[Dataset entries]
<<<<

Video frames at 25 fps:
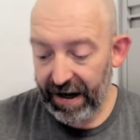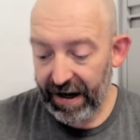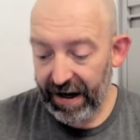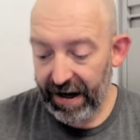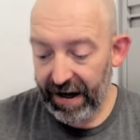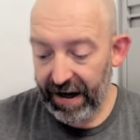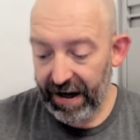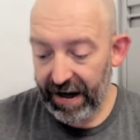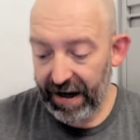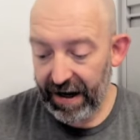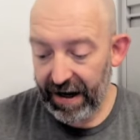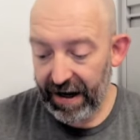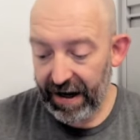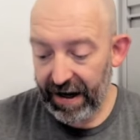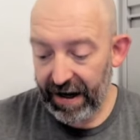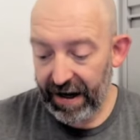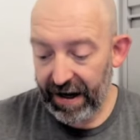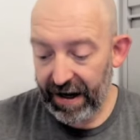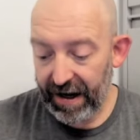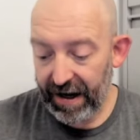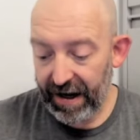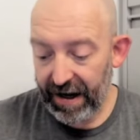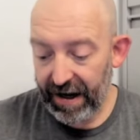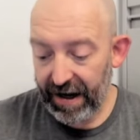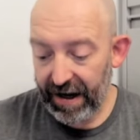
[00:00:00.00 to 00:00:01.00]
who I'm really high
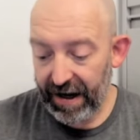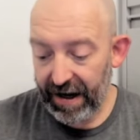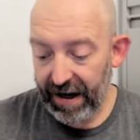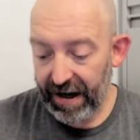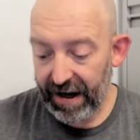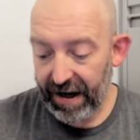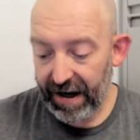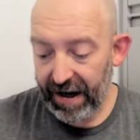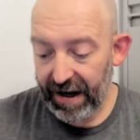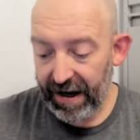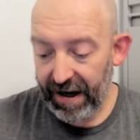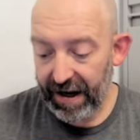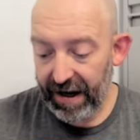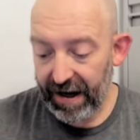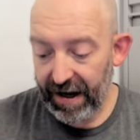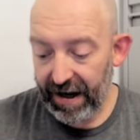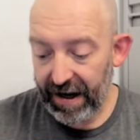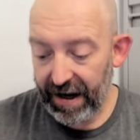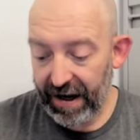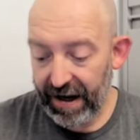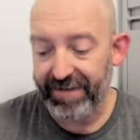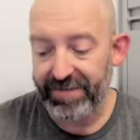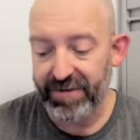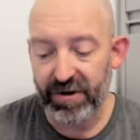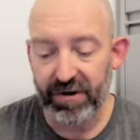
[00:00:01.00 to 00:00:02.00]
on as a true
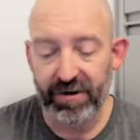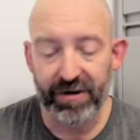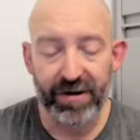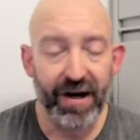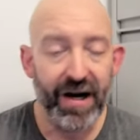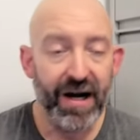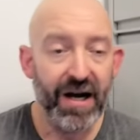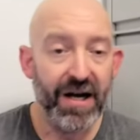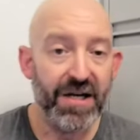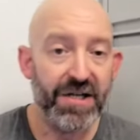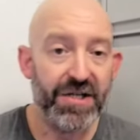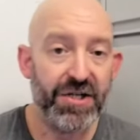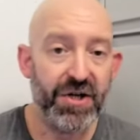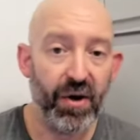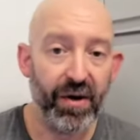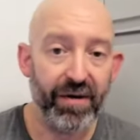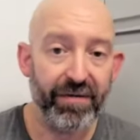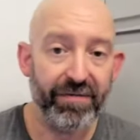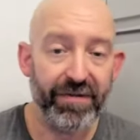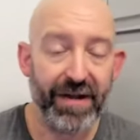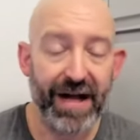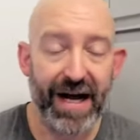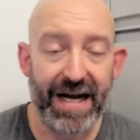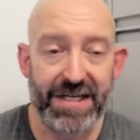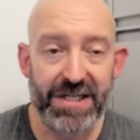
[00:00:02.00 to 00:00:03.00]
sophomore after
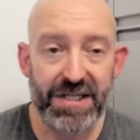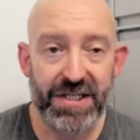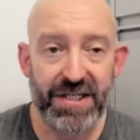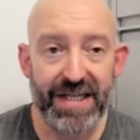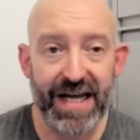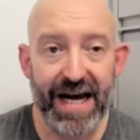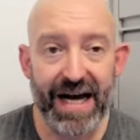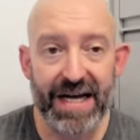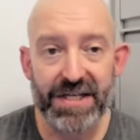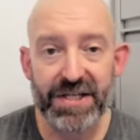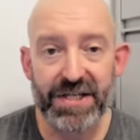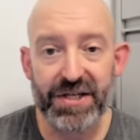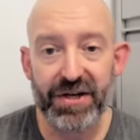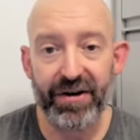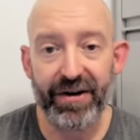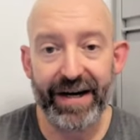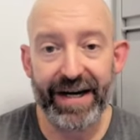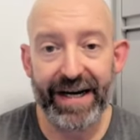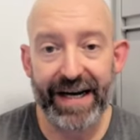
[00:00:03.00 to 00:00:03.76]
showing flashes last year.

>>>>

Transcribe exactly, and only, the lines from the line with "[00:00:01.00 to 00:00:02.00]" through the last line of the records, inclusive; the pictures do not belong in the copy.

* [Completed exercise]:
[00:00:01.00 to 00:00:02.00]
on as a true
[00:00:02.00 to 00:00:03.00]
sophomore after
[00:00:03.00 to 00:00:03.76]
showing flashes last year.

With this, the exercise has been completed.